On January 2nd I put out a call for questions and many of you asked some great ones! Every Wednesday (until I run out of questions), I’ll be answering them here! There may be ones that are related, so I’ll answer multiple questions at once. You can always add a new questions to the queue by posting them as a comment here.

Laura Polito McEleney asked: How do your characters come to you? Do you develop them as you go along with the story or are they fully developed when you begin?

How a story starts for me really depends on the story. Sometimes it’s a scene that pops into my head or even just a line that grabs my attention (this never happens when I have paper handy either ARG). Sometimes it’s a character who speaks to me (Vivien from The Mistress Matchmaker series was like this for me).

Once I have an idea, I start trying to figure out if it can carry a story for 60-90,000 words. Also how that story fits into my current career plan. If something falls outside the erotic romance/historical romance/urban fantasy realm, it has to be super compelling for me to pursue it since I have deadlines and a career to build inside those realms.

And then, once I’ve figured out all that, I tend to build characters. I do a basic age/appearance/status section, then I move onto deeper elements. I try to establish at least 5 significant events that have led them to the point where the story begins. I also give them at least 5 significant people in their lives.
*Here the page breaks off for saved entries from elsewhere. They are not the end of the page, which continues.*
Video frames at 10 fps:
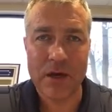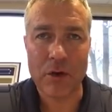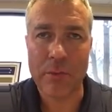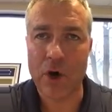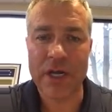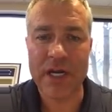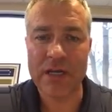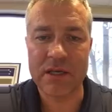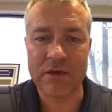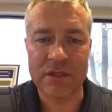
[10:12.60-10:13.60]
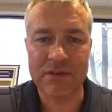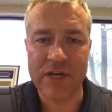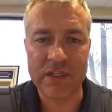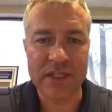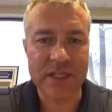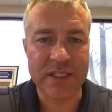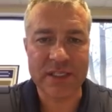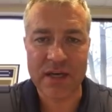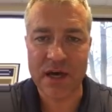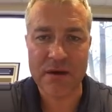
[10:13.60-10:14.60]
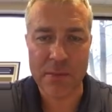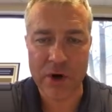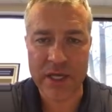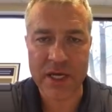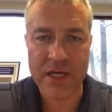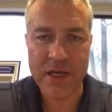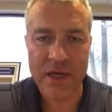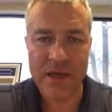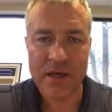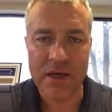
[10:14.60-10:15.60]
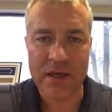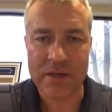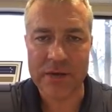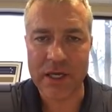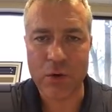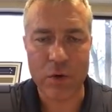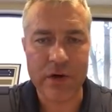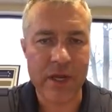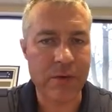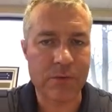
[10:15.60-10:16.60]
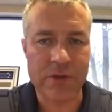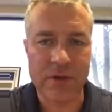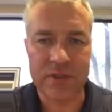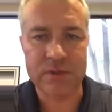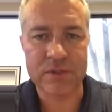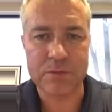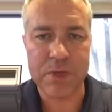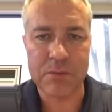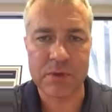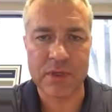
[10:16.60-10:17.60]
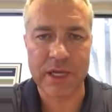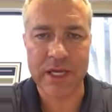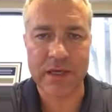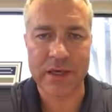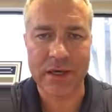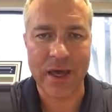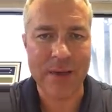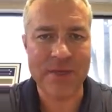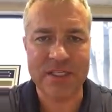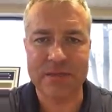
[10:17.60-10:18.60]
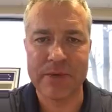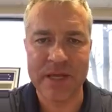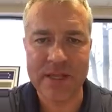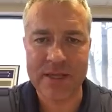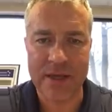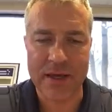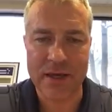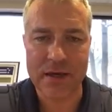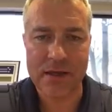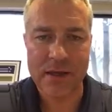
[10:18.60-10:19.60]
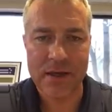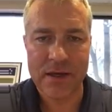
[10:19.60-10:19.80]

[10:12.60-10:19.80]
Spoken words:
Her marketing, Le-Vel does a ton of marketing. They coordinate with all sorts of people like Emmett Smith andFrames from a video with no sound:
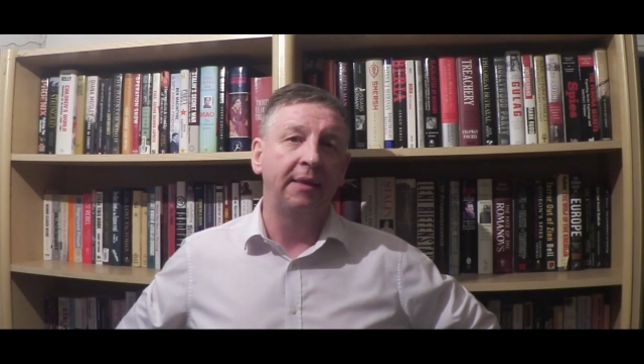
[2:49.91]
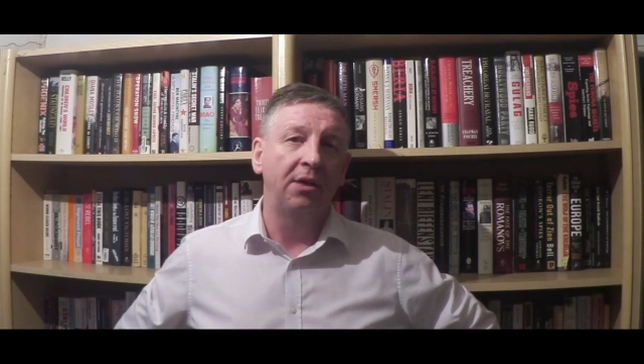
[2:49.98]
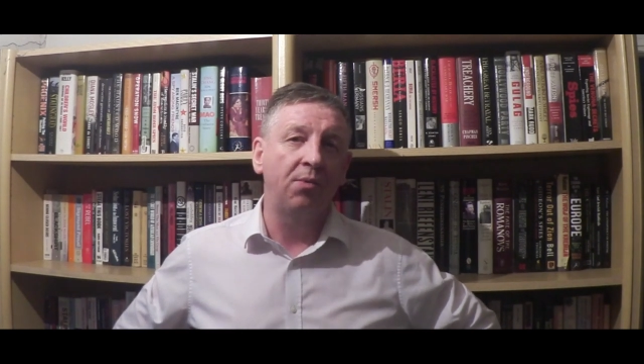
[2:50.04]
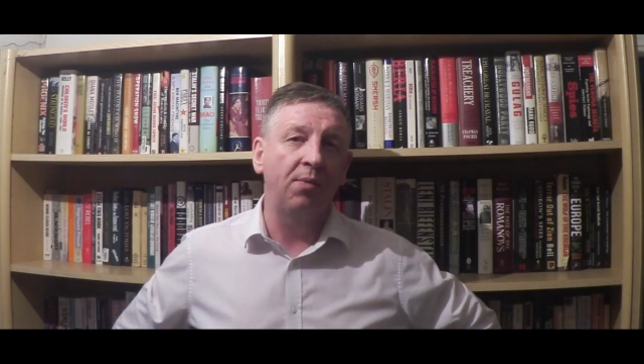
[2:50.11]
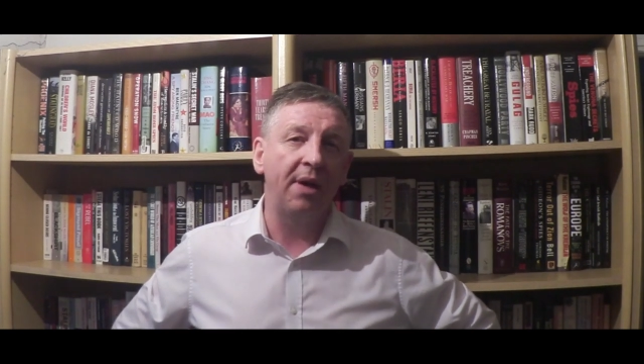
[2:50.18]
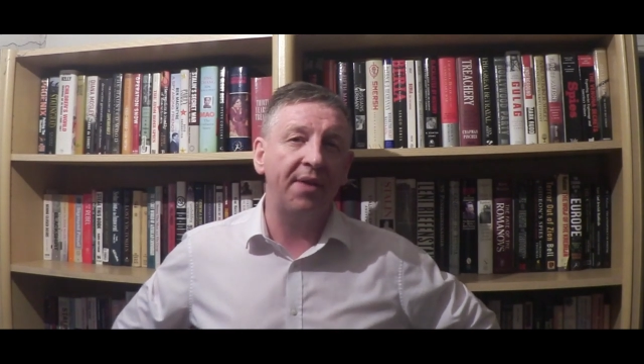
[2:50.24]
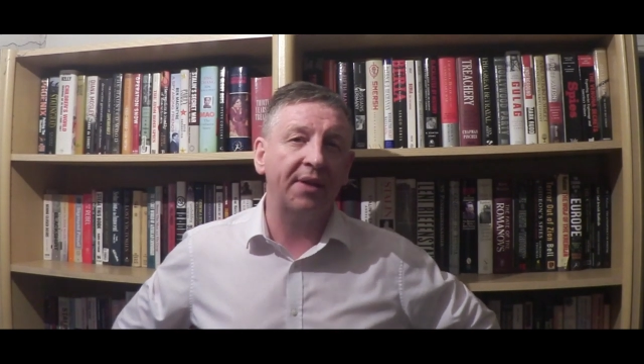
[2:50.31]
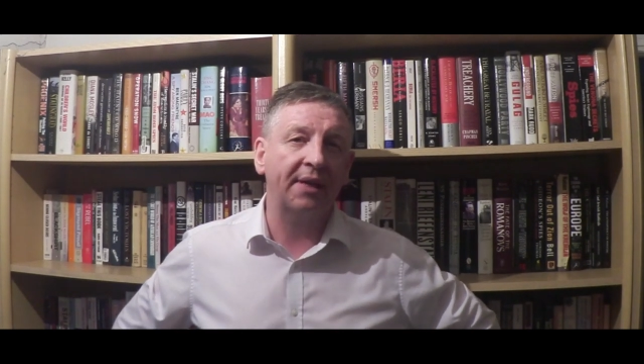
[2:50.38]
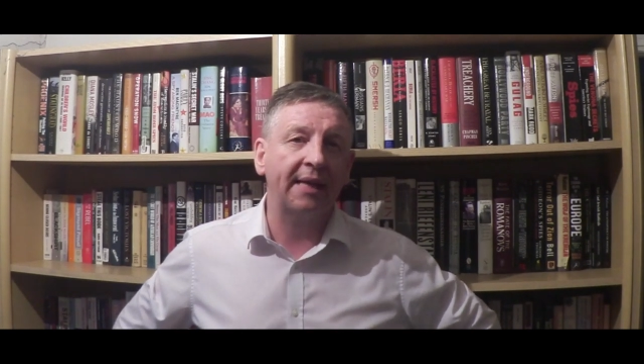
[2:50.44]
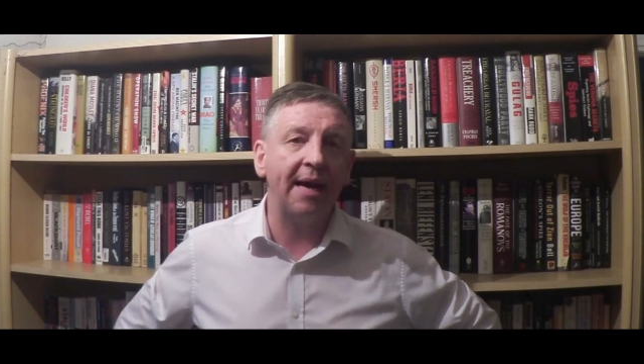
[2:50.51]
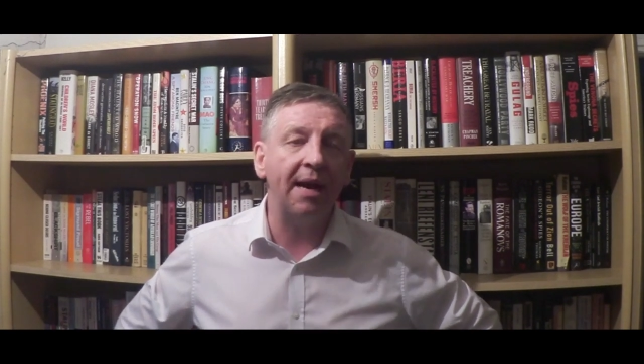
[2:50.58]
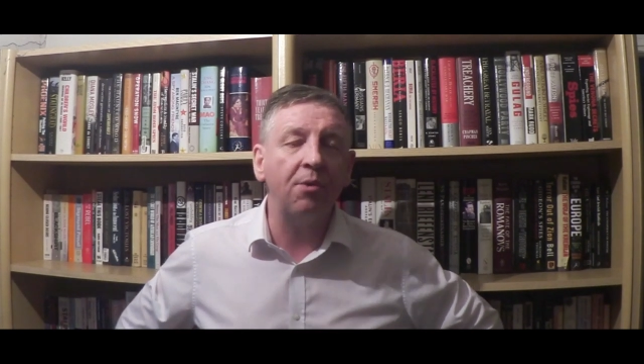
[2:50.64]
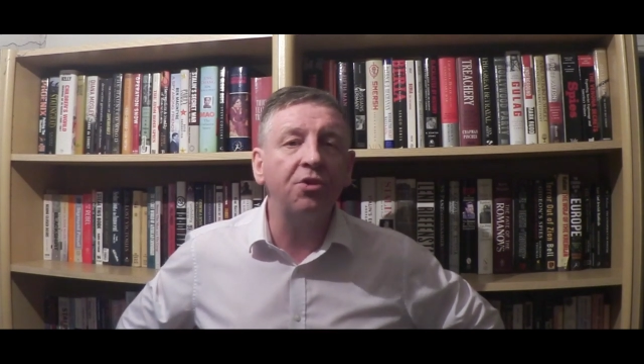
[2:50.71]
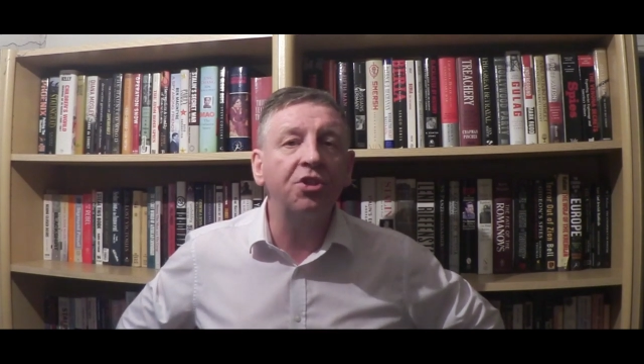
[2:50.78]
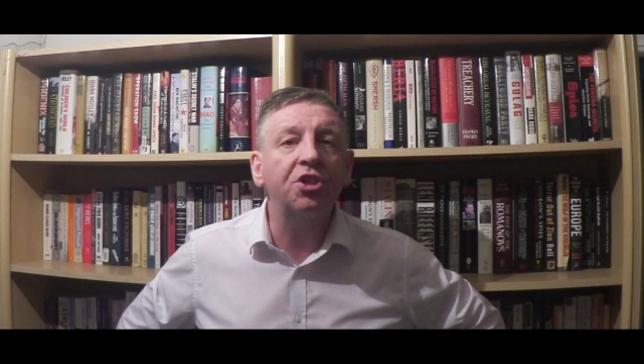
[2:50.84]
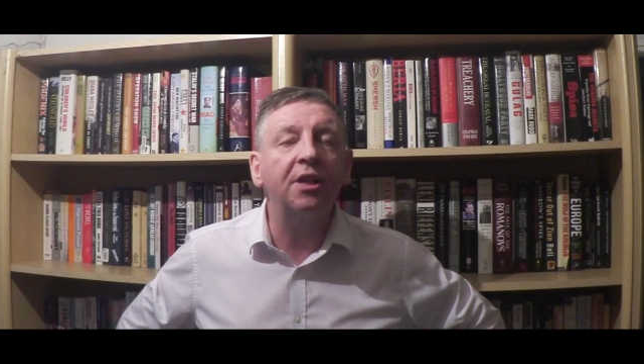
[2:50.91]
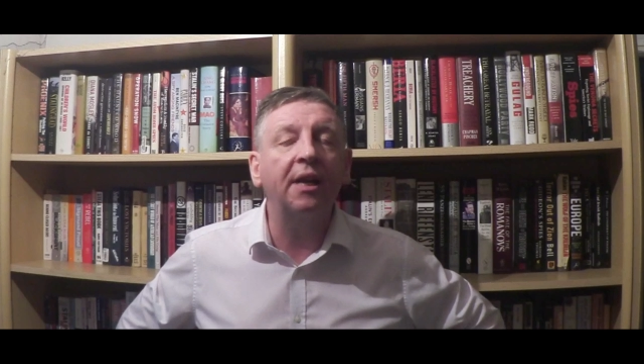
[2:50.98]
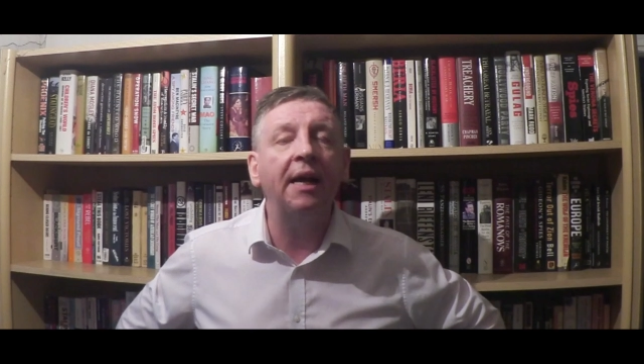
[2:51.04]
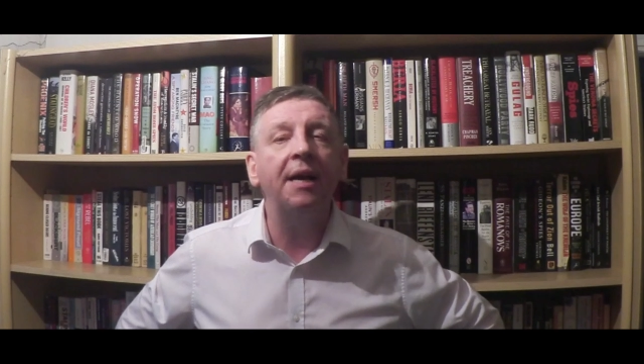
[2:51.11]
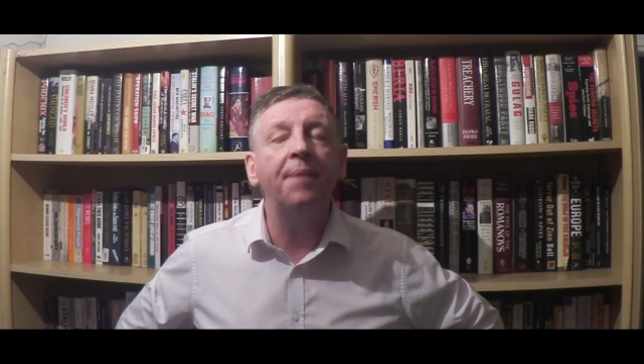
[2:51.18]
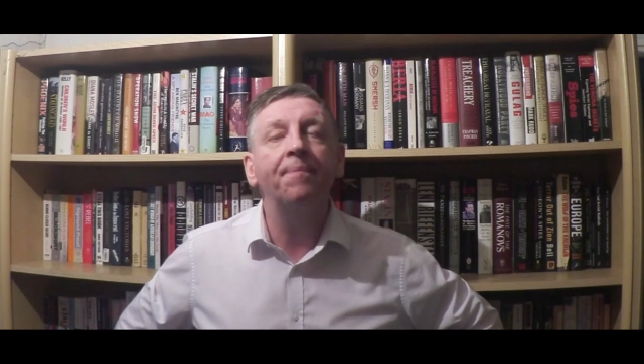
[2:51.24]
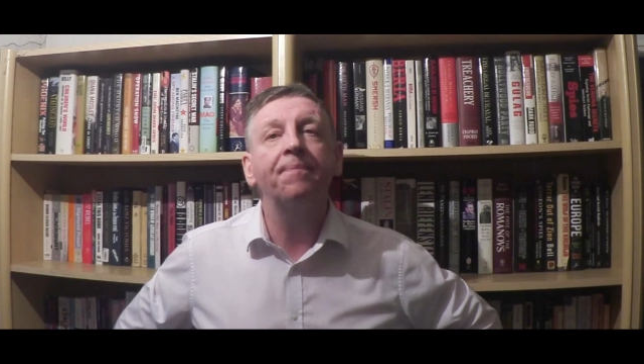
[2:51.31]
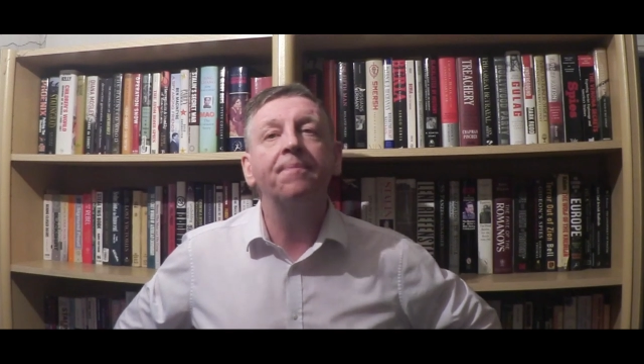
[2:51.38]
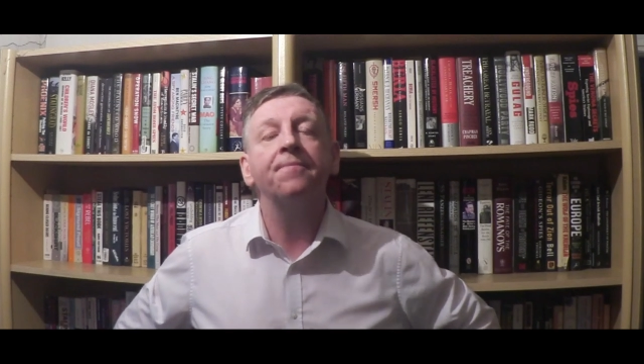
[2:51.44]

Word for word: where the counsellor,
With that in hand, I can start plotting. How a character reacts will depend pretty heavily on the things that happened in their past, so I almost always do character before plot so that I already have my road map.

Of course, in the end the way I get to know my characters best is through my actual writing. I almost always learn something new within the story. Sometimes it’s something that changes things and makes me have to go back to layer it in more fully. That’s kind of exciting because even as a plotter, there are still mysteries to be found within my story and the characters I’ve created.

So if you’re a writer, what do you do to build characters? And as a reader, do you ever wonder what those unspoken facts of a character’s background are?